___ THE DATA ___
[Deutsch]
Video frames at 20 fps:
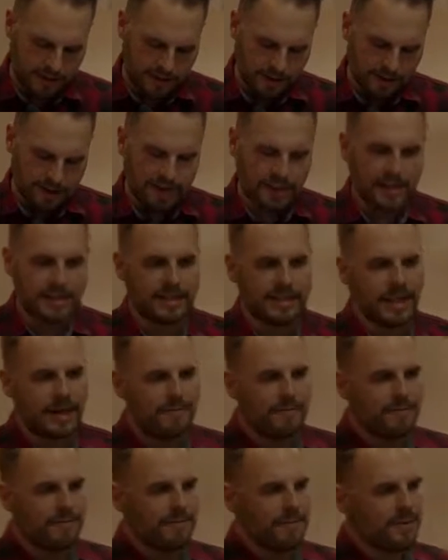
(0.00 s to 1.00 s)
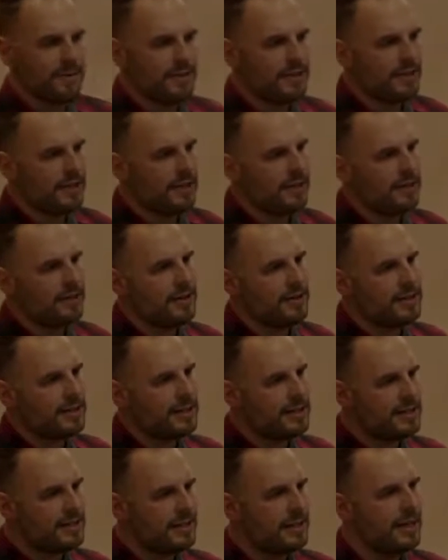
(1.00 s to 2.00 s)
Und den Sanftmütigen gehört
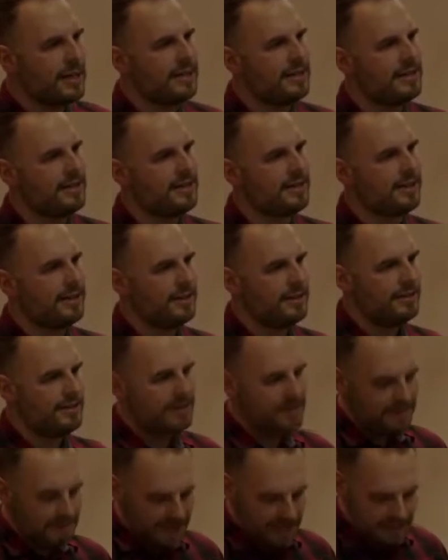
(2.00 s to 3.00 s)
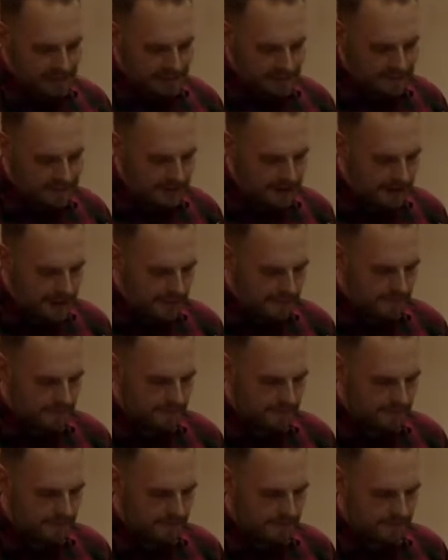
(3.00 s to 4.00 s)
das Land. Sie werden es
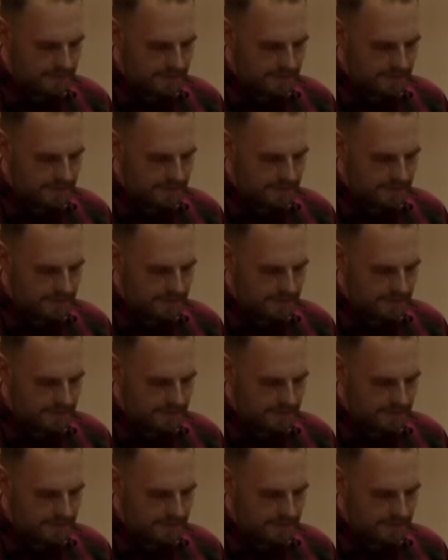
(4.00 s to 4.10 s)
erben.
___
◆ PROBLEM DETAILS:
The records above should be copied word for word, with the pictures left out.

◆ WRITTEN RESPONSE:
[Deutsch]
Video frames at 20 fps:
(0.00 s to 1.00 s)
(1.00 s to 2.00 s)
Und den Sanftmütigen gehört
(2.00 s to 3.00 s)
(3.00 s to 4.00 s)
das Land. Sie werden es
(4.00 s to 4.10 s)
erben.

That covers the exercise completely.